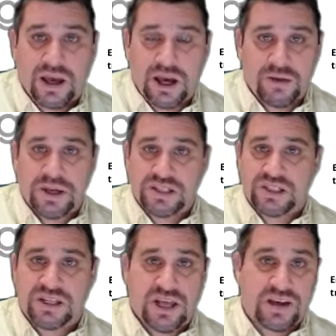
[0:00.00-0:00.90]
Um, I
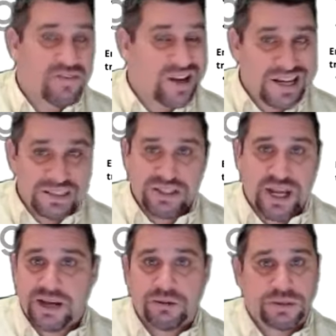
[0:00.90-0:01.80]
see a lot of clients that
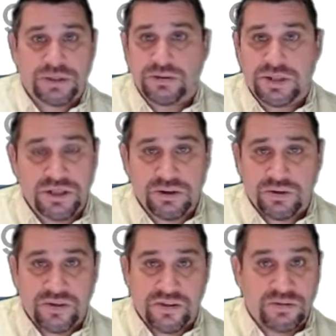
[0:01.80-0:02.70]
I go to didn't know
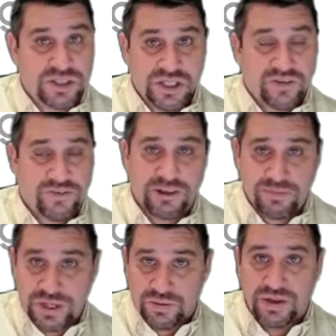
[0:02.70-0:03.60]
that there was a difference
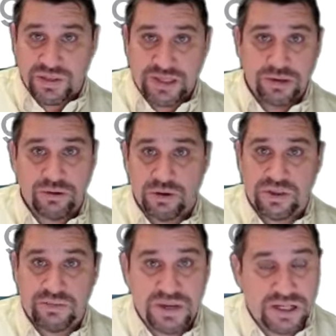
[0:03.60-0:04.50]
between the two, or
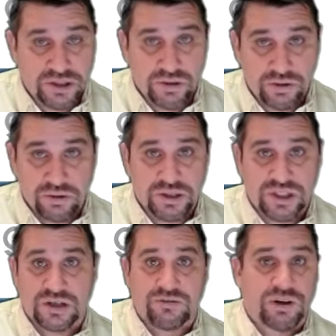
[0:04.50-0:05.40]
that Minnesota
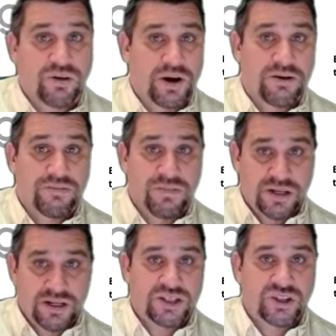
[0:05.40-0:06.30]
OSHA required
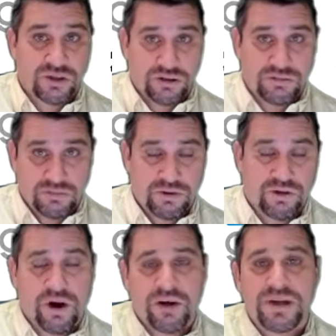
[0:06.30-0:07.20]
additional
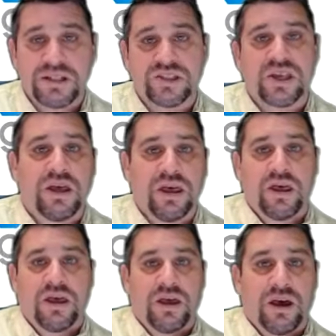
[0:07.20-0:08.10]
requirements.
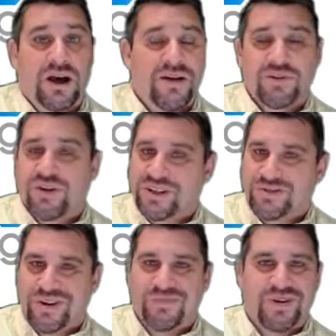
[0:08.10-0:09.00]
Um, so I
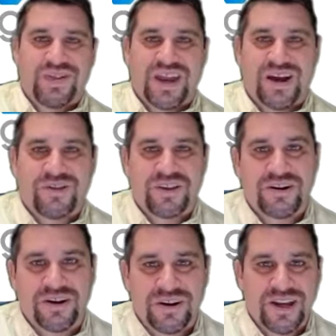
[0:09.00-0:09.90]
just wanted to put that out
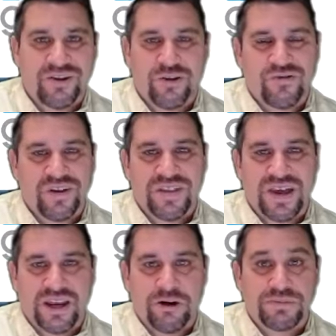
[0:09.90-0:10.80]
there, and, and hopefully
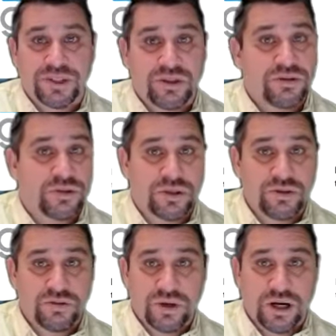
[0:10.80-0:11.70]
that helps you
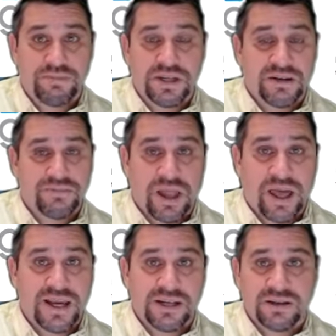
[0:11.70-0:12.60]
to uh, be
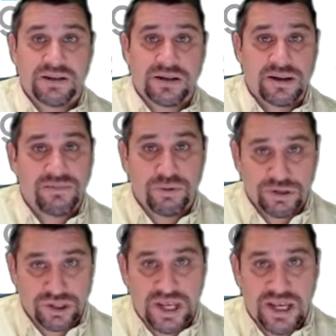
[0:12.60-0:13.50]
compliant in, in
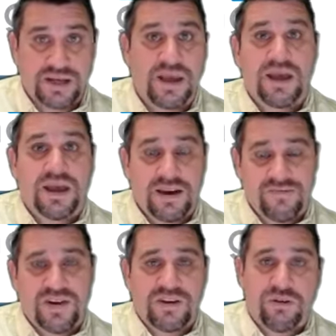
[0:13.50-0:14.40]
both state
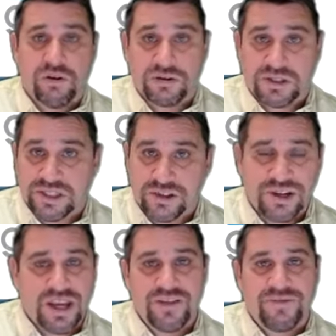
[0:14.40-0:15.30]
and federal OSHA. So
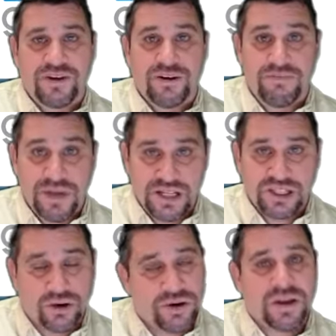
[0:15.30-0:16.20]
again, if you're in
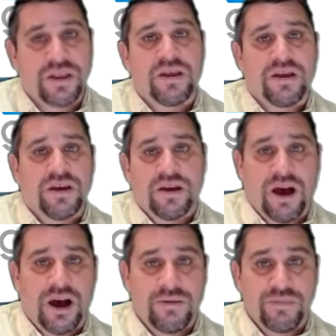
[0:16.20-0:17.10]
Minnesota,
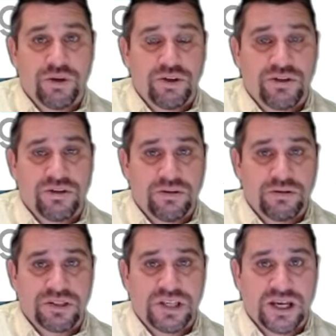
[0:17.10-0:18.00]
um, those,
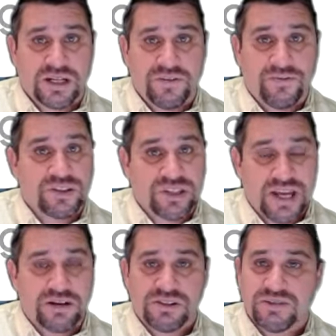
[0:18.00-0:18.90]
those uh, different
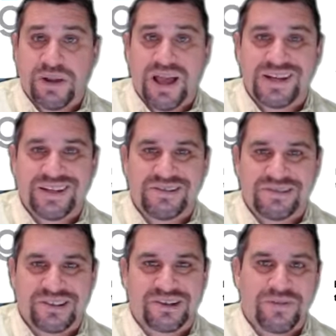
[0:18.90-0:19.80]
standards apply to you.
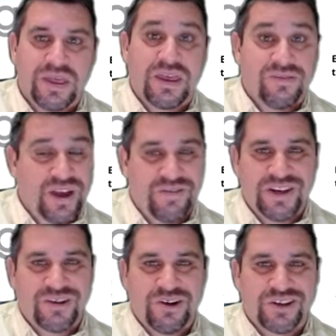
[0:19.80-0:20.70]
So if you have
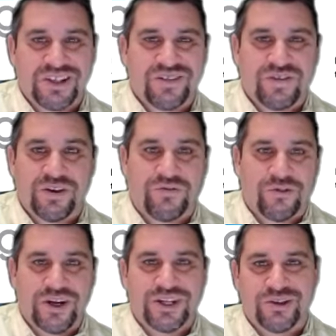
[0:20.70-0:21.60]
any questions, feel
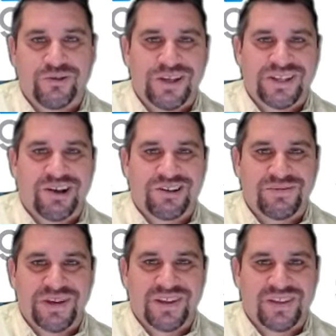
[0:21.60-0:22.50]
free to reach out
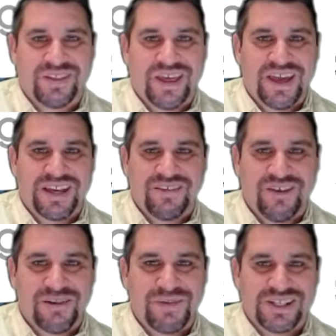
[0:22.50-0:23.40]
to me. Thank you
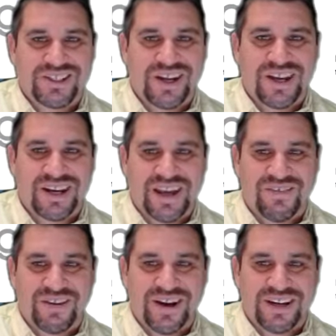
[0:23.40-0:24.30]
very much and
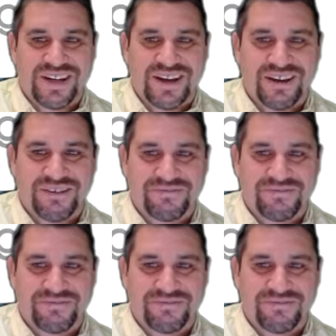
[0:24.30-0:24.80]
have a great day.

· · · · ·

TASK DESCRIPTION:
Beginning with the line that includes "[0:18.90-0:19.80]" and ending with the last line of the material, reproduce those lines exactly and nothing else, with no pictures.

EXERCISE RESULT:
[0:18.90-0:19.80]
standards apply to you.
[0:19.80-0:20.70]
So if you have
[0:20.70-0:21.60]
any questions, feel
[0:21.60-0:22.50]
free to reach out
[0:22.50-0:23.40]
to me. Thank you
[0:23.40-0:24.30]
very much and
[0:24.30-0:24.80]
have a great day.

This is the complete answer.